Penulis: Maximus_Geneva | Editor:
TRIBUNMANADO.CO.ID - SUDAH hampir dua pekan lumpur panas menyembur di Kelurahan Tondangouw, Kecamatan Tomohon Selatan, Kota Tomohon, tepatnya di lokasi pengeboran PT Pertamina Geothermal Energy (PGE).
Selama itu pula daerah terdampak semakin luas. Lumpur panas yang awalnya hanya merendam perkebunan, kini mulai menuju jalan permukiman. Kini sudah ada tiga titik semburan lumpur.
Semburan lumpur ini langsung mengingatkan warga setempat, dan kita semua, peristiwa yang hampir serupa di Sidoarjo, Jawa Timur, pada Mei 2006 lampau. Peristiwa itu sampai sekarang kita kenal dengan "Lumpur Lapindo". Di Desa Porong yang menjadi awal mula semburan lumpur tersebut PT Lapindo Brantas beraktivitas, yakni melakukan pengeboran migas. Dampaknya, 16 desa di tiga kecamatan, termasuk Desa Porong, tinggal nama. Daerah itu kini menjadi 'danau lumpur'.
Pada 21 Desember lalu Tribun Manado mewawancarai sejumlah warga di Tondangouw yang mulai cemas. Mereka menyebut semburan lumpur mulai semakin mengkhawatirkan sejak lima hari lalu. Namun, warga sudah melihatnya jauh hari sebelumnya.
Rian Pongoh, warga setempat, mengaku melihat semburan lumpur sekitar sebulan lalu. Lumpur kembali terlihat pada pekan sebelumnya di lokasi baru dengan semburan yang lebih besar.
Lurah Tondangouw Tamboto Kaligis mengatakan, sampai saat ini belum ada laporan bila lumpur tersebut mengandung gas beracun.
Selain itu, semburan belum memengaruhi permukiman warga yang berada di daerah ketinggian. Meski begitu, ia mengingatkan, tidak hanya warganya, agar waspada. Apalagi daerah yang terdampak adalah perkebunan warga.
Adapun Humas PT PGE Julian Lendeng mengatakan bahwa perusahaan sudah mengantisipasi bila racun berbahaya ikut keluar dari semburan lumpur.
Namun ia mengakui bahwa saat ini pihaknya belum berhasil menghentikan semburan lumpur. Peralatan baru dapat diturunkan pada awal Januari 2016 mendatang untuk memeriksa apakah semburan itu akibat aktivitas pengeboran atau gejolak alami.

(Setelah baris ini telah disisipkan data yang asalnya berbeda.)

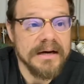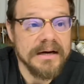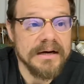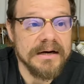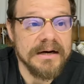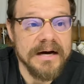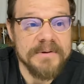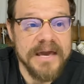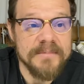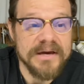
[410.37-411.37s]
I
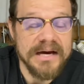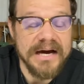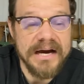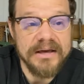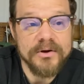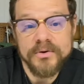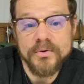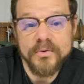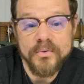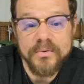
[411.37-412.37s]
became a guy
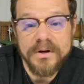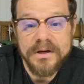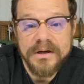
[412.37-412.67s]
who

Bila kita menganggap kejadian ini belum darurat, hal yang sama juga terjadi ketika bencana asap di sejumlah wilayah Nusantara ini. Kala itu api yang membakar satu titik hutan dianggap kecil. Lama ketika api sudah membesar, dan peristiwa yang sama terjadi di provinsi lain, ketika semua orang dan negara tetangga mengeluhkan dampak asap, barulah semua pihak bergerak, menyadari kedaruratan kebakaran hutan. Setelah semuanya selesai, kerugian yang dialami ratusan triliun rupiah.
"Kami berharap semburan ini bisa segera berhenti. Karena kami waswas juga," kata Rian Pongoh. Harapan yang sama juga kita gaungkan, jangan anggap biasa peristiwa ini.